● **Problem**
Reproduce the entries beneath exactly, without their images.

• • •

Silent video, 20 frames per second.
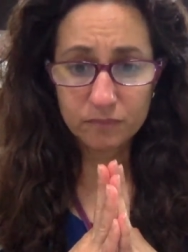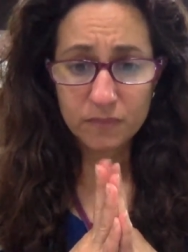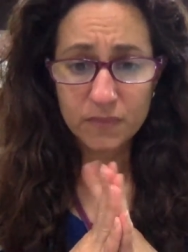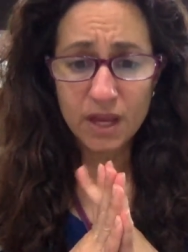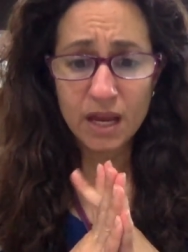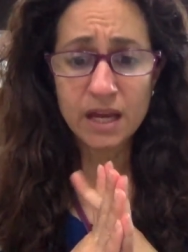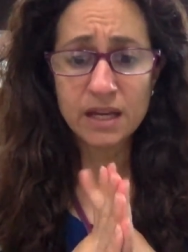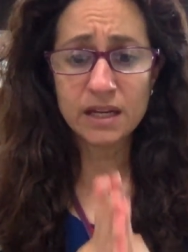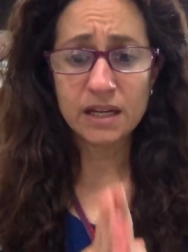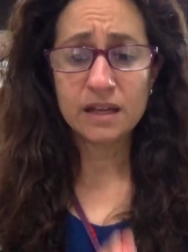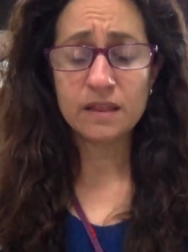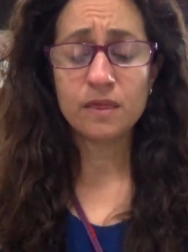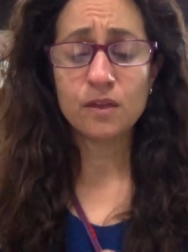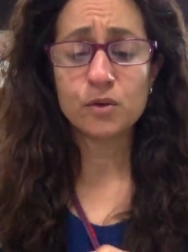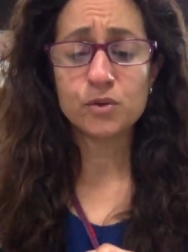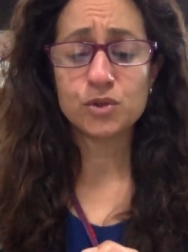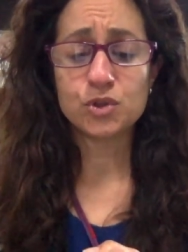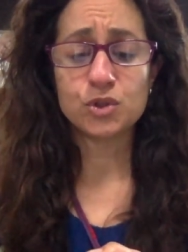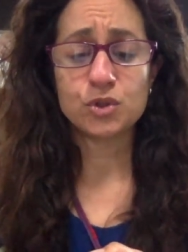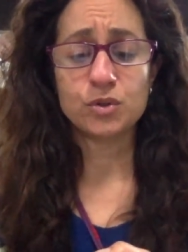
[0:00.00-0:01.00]
And in
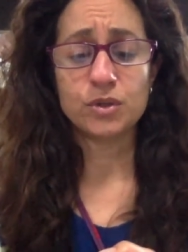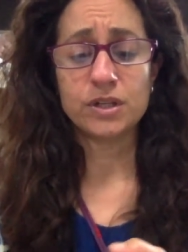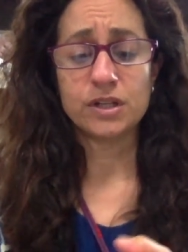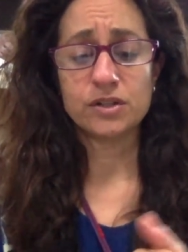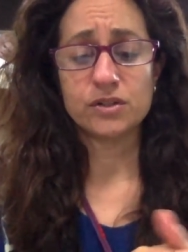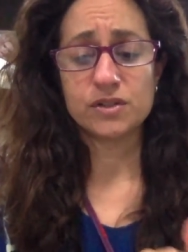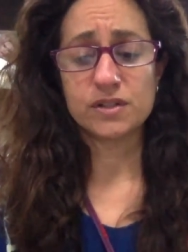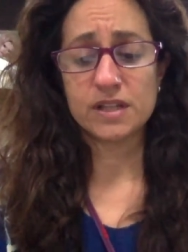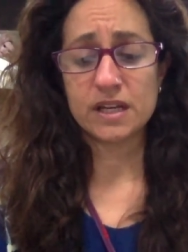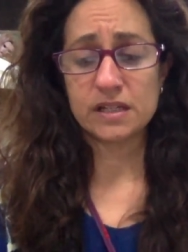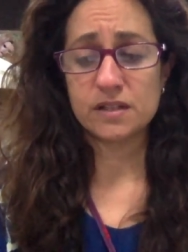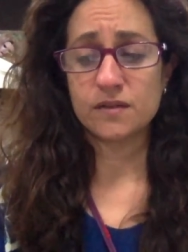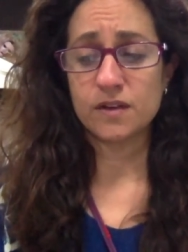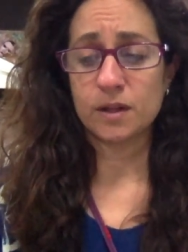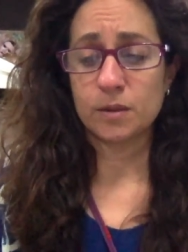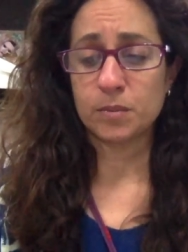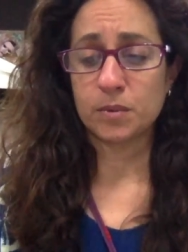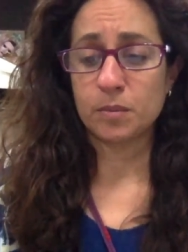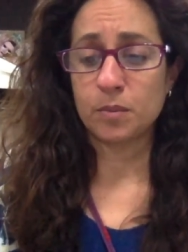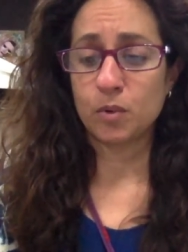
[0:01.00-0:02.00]
those 2 years, they
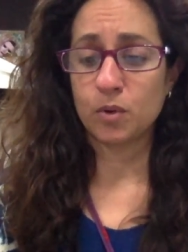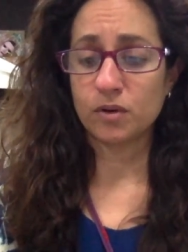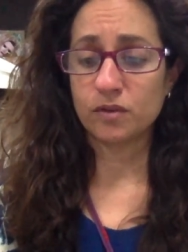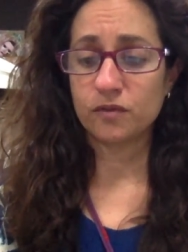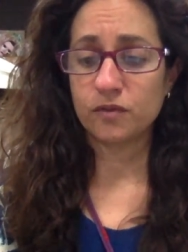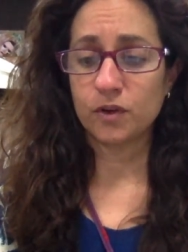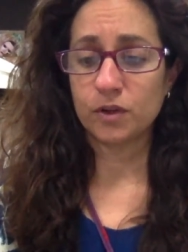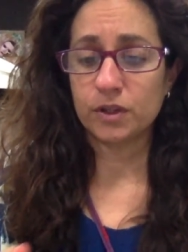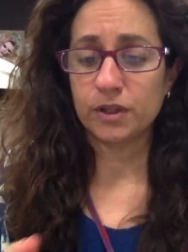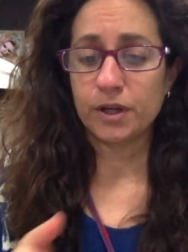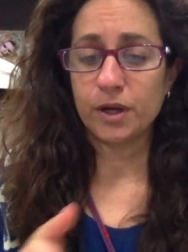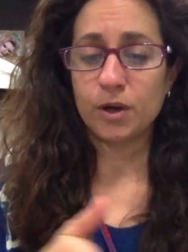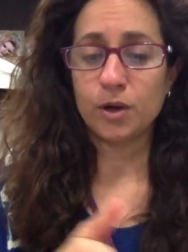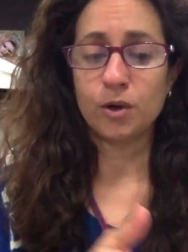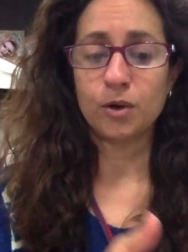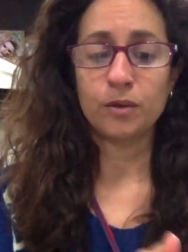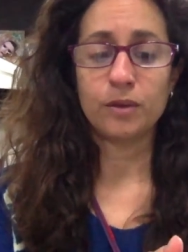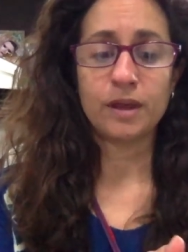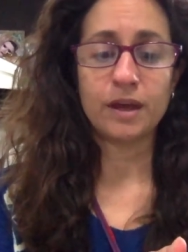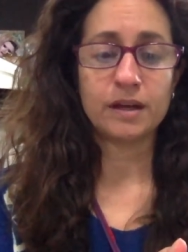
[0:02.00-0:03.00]
develop a
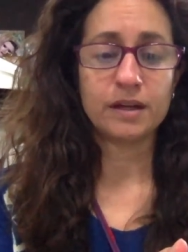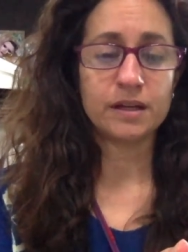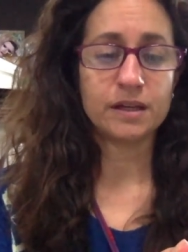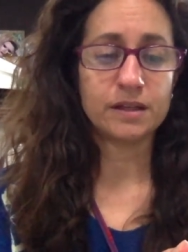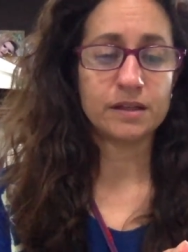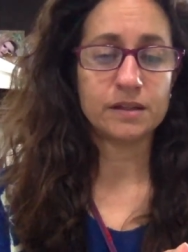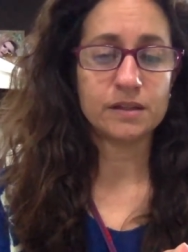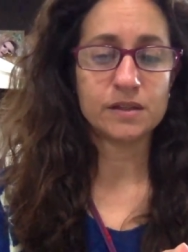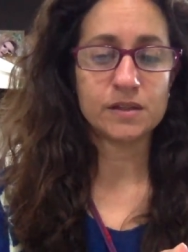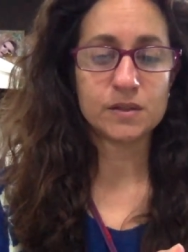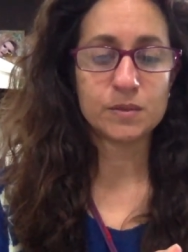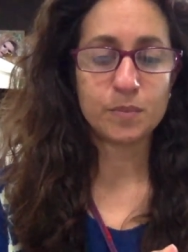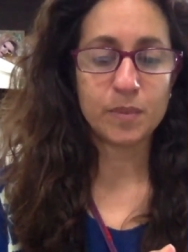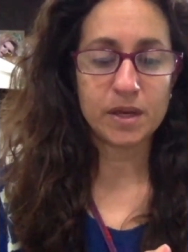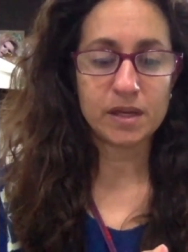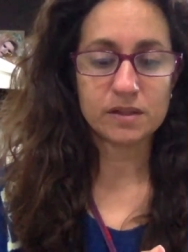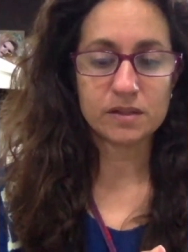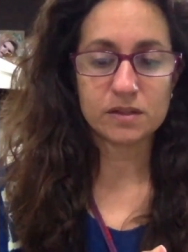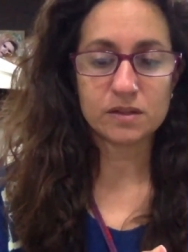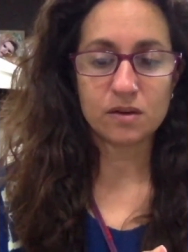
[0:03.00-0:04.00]
portfolio that is
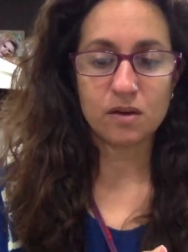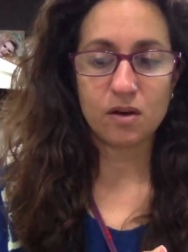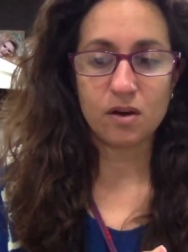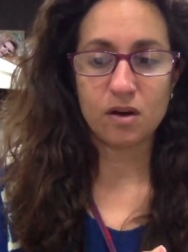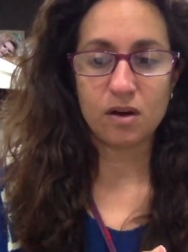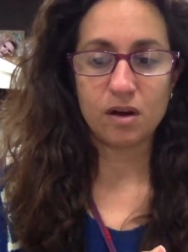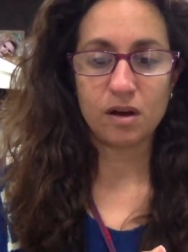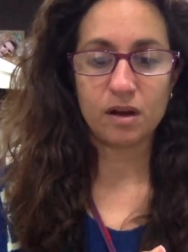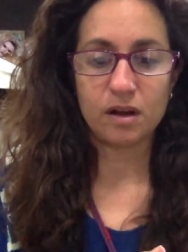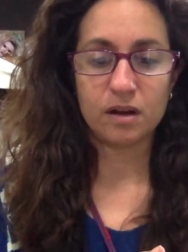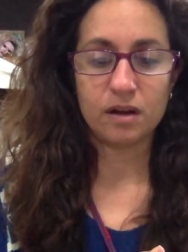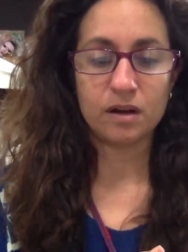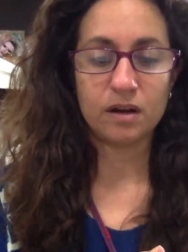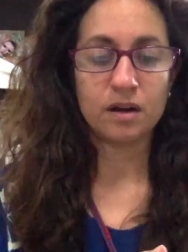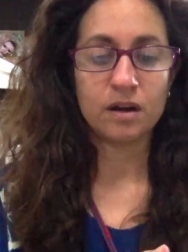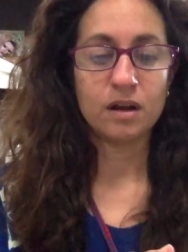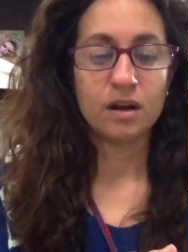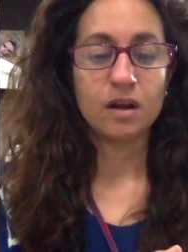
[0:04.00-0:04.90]
based on,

• • •

● **Written answer**
Silent video, 20 frames per second.
[0:00.00-0:01.00]
And in
[0:01.00-0:02.00]
those 2 years, they
[0:02.00-0:03.00]
develop a
[0:03.00-0:04.00]
portfolio that is
[0:04.00-0:04.90]
based on,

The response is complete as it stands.